It’s barely a month since United Airline’s CEO Oscar Munoz was named PR Week’s communicator of the year.

Oh how very, very long ago that must seem for him now.

The world has been repulsed not only by the initial incident – the forcible removal of a passenger from an overbooked plane – but by how ineptly the US’s third biggest airline responded.

What began on Sunday as a public relations crisis quickly escalated. By Tuesday the company was in the throes of an out and out disaster.

As footage of the incident quickly grabbed the world’s attention, the company responded.

First there was this United tweet

Then there was a letter from the CEO to employees in which Mr Munoz referred to the passenger as “disruptive and belligerent.”

Furthermore, he said that “employees followed established procedures for dealing with situations like this”.

Oh boy! Oh boy!

We had to wait more than 48 hours – during which time the world became increasingly outraged and United’s share price dropped – for an apology.

Now Mr Munoz pledges to “do better” and apologises for the ‘truly horrific’ passenger incident.

If it was not Mr Munoz playing the fiddle while Rome burned, perhaps it was the company’s communications team.

Many businesses are struggling to adapt to the new digital era of communications.

In the era of citizen journalism and the immediacy of social media, one may question whether the removal of a passenger by force, as seemingly advocated by United,(setting aside obvious ethical and moral concerns) seems a glaring risk to the company’s reputation.

We live in an era of ‘trial by Twitter’ – the lack of timely and appropriate response has left PR professionals the world over incredulous.

By the time Mr Munoz had offered a full apology, the top trending topic on Twitter in the US was #NewUnitedAirlinesMottos.

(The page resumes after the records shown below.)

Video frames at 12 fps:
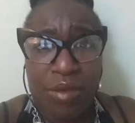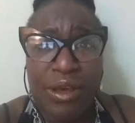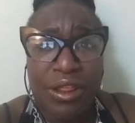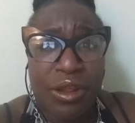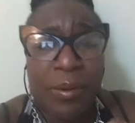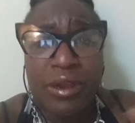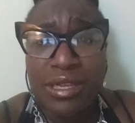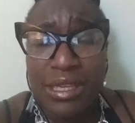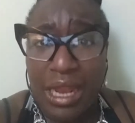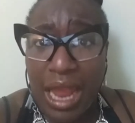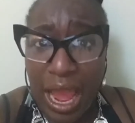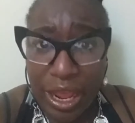Whether the person's
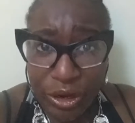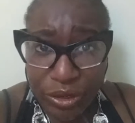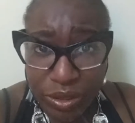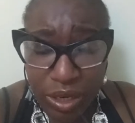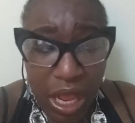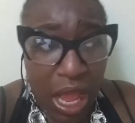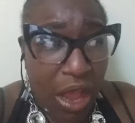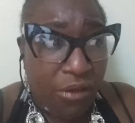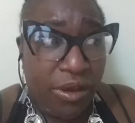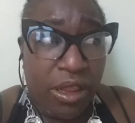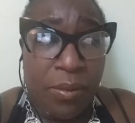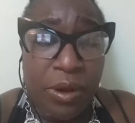a liar,
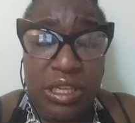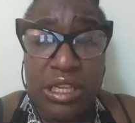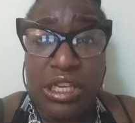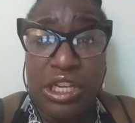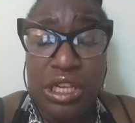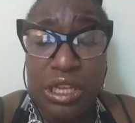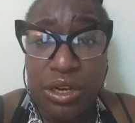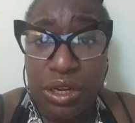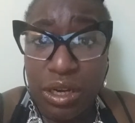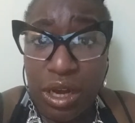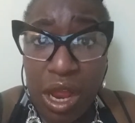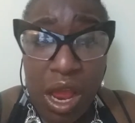whether the person's a
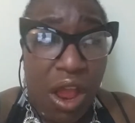cheater,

Suggested slogans included “not enough seating, prepare for a beating.”

United was also the top trending topic on Weibo, China’s answer to Twitter, with more than 100 million views.

It will be interesting to see the impact of the incident and the response to it in the medium to long term.

“Had United shown compassion and intent to make things right, they could have come out of this at the very least looking like an airline that cares,” Ed Zitron, a PR expert, told CNN.

“Instead they’ve just made it even worse.”

Well said, Mr Zitron.

Companies should take heed of United’s woes, if any lesson can be learned it’s the need to quickly acknowledge an error, show remorse and address the crisis.

Perhaps it is fair to assume that it could be some time before Mr Munoz is honoured with any further PR awards.